Basically, the year began on rough note and never got better. I finished step 2 (which actually went surprisingly well) and started auditions/sub-Is. I loved my rotations and didn't find the hours too unbearable. But trying to finalize my ERAS application, finish my personal statement and track down letters of recommendation was pretty miserable after working 16 hour shifts plus many weekends. I also decided to apply to a less competitive "back up" specialty which essentially doubled my work load. I regret this now. Hindsight is 20/20.
Then interviews started. I applied broadly and interviewed broadly. I was still on rotations while interviewing and sometimes went weeks without a single day off (I was either at my rotation, traveling, or interviewing). The jet lag was exhausting and I found interviews to be quite stressful (not the interview itself typically, but the logistics - how to get there, where to park, who was meeting me where, trying to keep everything organized, etc). I also quickly grew to dislike the pre-interview dinners. Something about 3 hr long dinners with strangers 2/3/4 times a week was pretty painful. There's only so many times I could ask the same boring questions. About half way through the interview season I decided I had no genuine interest in my "back up" specialty so I cancelled the remainder of my interviews. This made things slightly more tolerable.

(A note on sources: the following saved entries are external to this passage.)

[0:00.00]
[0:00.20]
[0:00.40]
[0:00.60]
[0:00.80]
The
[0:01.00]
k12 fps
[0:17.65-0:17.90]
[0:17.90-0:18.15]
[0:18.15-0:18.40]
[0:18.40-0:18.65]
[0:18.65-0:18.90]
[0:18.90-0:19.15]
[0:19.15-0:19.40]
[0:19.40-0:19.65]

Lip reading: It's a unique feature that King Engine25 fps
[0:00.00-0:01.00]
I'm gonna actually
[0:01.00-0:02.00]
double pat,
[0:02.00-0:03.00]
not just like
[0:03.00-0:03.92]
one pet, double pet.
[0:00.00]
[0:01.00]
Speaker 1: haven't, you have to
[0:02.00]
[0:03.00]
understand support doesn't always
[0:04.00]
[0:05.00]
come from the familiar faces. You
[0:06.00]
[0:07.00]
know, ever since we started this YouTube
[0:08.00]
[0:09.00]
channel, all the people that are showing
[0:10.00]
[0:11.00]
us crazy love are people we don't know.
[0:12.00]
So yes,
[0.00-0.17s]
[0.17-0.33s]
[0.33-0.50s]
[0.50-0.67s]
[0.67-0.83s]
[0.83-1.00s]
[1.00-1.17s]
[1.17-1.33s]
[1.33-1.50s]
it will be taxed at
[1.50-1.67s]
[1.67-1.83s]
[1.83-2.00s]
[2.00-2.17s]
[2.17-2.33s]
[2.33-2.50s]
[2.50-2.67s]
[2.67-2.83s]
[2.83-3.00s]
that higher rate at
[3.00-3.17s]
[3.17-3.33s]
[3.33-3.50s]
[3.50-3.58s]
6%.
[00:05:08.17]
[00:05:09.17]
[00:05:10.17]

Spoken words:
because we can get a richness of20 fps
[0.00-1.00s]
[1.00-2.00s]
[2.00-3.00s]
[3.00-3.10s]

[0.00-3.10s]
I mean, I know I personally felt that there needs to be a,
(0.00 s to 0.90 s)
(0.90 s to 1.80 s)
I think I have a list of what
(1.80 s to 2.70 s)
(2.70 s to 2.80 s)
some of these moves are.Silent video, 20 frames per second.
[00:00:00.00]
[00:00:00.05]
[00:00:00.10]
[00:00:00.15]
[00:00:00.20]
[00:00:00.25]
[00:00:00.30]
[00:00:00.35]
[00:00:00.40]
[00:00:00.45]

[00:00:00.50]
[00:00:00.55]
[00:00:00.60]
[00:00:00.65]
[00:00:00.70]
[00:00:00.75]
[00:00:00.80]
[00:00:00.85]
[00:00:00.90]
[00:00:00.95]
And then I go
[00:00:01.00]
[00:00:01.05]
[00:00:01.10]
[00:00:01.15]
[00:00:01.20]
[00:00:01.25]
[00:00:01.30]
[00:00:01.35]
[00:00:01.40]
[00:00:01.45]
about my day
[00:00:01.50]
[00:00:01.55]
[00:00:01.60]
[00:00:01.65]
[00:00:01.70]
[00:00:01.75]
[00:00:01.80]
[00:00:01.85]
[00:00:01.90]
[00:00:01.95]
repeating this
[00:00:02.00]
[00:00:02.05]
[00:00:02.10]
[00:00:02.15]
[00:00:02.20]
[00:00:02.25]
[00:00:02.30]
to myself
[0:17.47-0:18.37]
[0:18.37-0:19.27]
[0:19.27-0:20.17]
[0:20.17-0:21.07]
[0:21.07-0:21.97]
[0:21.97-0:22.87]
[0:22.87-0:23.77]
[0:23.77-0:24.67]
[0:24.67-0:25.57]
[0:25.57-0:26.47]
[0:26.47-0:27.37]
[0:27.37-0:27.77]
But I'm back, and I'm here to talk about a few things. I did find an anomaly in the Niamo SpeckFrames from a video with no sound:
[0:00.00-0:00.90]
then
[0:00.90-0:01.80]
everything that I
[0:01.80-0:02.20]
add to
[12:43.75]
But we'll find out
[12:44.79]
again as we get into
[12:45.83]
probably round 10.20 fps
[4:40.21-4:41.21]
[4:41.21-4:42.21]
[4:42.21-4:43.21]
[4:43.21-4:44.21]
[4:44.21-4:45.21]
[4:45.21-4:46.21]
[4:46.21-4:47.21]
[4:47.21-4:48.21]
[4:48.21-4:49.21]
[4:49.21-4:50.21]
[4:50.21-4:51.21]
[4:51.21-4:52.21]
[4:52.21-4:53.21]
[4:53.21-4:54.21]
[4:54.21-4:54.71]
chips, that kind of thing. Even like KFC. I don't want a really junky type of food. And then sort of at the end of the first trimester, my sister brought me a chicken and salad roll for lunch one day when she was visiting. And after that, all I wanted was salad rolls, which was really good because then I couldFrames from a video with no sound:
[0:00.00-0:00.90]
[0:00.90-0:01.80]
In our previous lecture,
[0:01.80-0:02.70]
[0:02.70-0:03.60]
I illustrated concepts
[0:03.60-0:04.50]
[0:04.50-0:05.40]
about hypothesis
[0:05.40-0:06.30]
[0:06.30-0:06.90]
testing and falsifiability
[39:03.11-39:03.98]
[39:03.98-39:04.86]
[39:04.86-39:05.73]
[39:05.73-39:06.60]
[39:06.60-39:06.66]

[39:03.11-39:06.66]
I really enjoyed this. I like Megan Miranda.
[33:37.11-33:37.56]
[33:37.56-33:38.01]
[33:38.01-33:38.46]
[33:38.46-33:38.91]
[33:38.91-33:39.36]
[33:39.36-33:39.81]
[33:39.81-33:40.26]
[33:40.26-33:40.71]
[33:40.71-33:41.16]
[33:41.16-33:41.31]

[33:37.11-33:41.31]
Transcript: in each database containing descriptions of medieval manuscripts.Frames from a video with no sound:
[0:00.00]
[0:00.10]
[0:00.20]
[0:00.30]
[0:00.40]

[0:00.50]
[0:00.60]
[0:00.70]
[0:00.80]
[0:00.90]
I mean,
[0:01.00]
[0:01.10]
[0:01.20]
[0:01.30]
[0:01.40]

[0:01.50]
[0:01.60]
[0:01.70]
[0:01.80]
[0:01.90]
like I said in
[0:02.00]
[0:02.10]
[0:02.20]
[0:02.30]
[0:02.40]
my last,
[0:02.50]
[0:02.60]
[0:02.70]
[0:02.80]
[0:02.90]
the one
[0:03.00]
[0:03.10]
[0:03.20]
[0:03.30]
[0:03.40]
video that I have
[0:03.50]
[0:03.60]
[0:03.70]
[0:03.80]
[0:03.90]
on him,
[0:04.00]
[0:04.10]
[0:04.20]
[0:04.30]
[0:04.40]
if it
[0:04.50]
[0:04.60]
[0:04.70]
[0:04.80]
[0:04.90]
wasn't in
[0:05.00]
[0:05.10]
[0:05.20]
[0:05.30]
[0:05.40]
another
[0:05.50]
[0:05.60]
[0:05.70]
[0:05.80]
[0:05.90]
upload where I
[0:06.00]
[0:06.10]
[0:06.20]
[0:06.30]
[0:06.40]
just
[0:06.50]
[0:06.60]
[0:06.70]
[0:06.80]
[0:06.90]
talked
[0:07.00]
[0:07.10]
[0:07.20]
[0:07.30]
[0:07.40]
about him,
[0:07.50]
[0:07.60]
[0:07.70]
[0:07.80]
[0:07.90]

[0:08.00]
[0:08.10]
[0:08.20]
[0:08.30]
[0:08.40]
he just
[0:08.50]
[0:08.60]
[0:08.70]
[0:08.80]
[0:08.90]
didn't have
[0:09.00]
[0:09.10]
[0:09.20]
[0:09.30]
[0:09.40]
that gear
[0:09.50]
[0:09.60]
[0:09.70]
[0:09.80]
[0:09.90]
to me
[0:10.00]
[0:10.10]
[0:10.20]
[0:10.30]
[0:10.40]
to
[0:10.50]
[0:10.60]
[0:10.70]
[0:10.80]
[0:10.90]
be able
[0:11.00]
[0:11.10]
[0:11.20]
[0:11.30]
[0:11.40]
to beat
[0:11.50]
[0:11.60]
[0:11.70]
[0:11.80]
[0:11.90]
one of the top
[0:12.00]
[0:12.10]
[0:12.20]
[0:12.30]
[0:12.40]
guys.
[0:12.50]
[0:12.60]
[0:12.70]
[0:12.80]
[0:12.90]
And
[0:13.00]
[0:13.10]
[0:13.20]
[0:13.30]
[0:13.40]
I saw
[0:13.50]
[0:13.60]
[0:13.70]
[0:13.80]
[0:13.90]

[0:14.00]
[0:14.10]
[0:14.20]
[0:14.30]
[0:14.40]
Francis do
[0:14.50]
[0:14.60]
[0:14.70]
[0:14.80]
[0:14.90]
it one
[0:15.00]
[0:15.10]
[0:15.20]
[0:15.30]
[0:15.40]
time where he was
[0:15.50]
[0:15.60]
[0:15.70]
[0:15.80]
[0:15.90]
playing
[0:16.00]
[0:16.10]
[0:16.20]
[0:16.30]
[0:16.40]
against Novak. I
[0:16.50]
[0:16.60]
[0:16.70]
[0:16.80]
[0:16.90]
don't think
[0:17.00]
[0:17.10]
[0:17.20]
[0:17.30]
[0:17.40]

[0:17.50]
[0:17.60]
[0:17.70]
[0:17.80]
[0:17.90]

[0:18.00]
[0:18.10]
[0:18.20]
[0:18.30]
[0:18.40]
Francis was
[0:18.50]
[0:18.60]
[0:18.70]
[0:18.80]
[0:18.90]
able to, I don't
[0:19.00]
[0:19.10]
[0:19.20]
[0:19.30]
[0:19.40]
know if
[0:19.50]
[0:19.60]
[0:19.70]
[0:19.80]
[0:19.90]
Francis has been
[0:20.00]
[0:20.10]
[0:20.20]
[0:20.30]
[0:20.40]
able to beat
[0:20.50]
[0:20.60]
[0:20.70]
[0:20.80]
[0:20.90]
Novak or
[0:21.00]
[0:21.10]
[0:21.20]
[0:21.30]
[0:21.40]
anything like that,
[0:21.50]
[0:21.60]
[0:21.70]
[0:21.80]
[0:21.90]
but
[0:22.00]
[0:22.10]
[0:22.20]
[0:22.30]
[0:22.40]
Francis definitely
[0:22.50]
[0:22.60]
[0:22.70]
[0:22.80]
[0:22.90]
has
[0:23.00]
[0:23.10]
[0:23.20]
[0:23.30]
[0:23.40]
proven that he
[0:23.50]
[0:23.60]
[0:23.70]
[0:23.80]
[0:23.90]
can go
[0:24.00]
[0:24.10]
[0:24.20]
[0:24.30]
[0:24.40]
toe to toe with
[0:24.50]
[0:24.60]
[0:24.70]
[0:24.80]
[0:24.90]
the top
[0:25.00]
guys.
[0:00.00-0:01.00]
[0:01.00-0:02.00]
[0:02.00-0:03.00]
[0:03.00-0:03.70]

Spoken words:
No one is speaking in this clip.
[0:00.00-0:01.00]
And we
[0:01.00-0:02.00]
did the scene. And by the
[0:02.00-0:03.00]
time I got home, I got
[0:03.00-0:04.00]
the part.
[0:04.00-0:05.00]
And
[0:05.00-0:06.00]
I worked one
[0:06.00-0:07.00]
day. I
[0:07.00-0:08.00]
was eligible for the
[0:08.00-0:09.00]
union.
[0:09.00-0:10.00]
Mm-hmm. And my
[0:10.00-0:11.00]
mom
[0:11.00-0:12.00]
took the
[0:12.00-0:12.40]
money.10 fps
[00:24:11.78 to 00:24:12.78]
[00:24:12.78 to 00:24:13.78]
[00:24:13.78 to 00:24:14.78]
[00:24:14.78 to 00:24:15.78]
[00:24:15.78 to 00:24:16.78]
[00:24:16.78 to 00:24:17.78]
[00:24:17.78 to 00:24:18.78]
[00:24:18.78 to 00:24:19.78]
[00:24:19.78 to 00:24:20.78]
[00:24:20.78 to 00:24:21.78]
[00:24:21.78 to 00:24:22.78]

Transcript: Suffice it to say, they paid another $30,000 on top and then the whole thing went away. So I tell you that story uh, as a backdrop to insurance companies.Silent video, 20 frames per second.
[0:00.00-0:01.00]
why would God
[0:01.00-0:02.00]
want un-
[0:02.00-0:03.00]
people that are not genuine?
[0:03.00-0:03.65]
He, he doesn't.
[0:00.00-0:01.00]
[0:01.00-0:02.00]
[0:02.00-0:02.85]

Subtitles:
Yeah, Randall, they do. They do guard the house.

My school also only allows 10 total days off for interviews (5 in any one rotation). Obviously most people need more than 10 days. I was typically able to work things out with my attendings, but I was always paranoid my school would somehow find out I took more than the allowed days and make me do some sort of nonsense makeup activity. Thankfully that never happened.
Now that my rank list is finalized I'm absolutely terrified of my match outcome. The stakes are exceptionally high. If I don't get one of my top two choices I'll have to leave my husband and son (and our comfortable house) and get a studio apartment for myself to crash in during the work week. My husband is stuck in our current city for another year (my intern year) to finish up his residency. He's in a fairly lifestyle friendly specially and his parents live closeish. I've chosen a less lifestyle friendly specialty so it wouldn't make sense for our son to live with me for the year. The thought of living without them is heart wrenching, to put it mildly. It would "only" be a year, but it would be a very long, miserable year (and onviously much worse than this year). My husband and I have done the long distance thing in the past. That's not the major issue. Not seeing my son for potentially weeks at a time is what concerns me.
To top it off, I've hated every single one of my rotations, with the exception of my auditions/Sub-Is. I have a lot of nonsense graduation requirements that don't pertain to my chosen speciality and are of very little interest to me. Plus, as a 4th year I've been doing mostly scut work. As a 3rd year I was either being taught or ignored (both of which were fine by me). This year, I'm mostly made to do the overworked intern's scut work and I'm learning very little. Sure, knowing how to interact with social workers and figuring how to navigate different insurance plans is important... But spending hours per day seems a little excessive (for a 4th year... Who's still paying to learn!). I fully understand I'll be doing even more scut work next year. Being paid to do it is different than paying to do it.
Anyways, I know this was a very long, rambling rant. I've just really haven't enjoyed this year and I'm wondering if anyone else can relate. Or am I the only one?!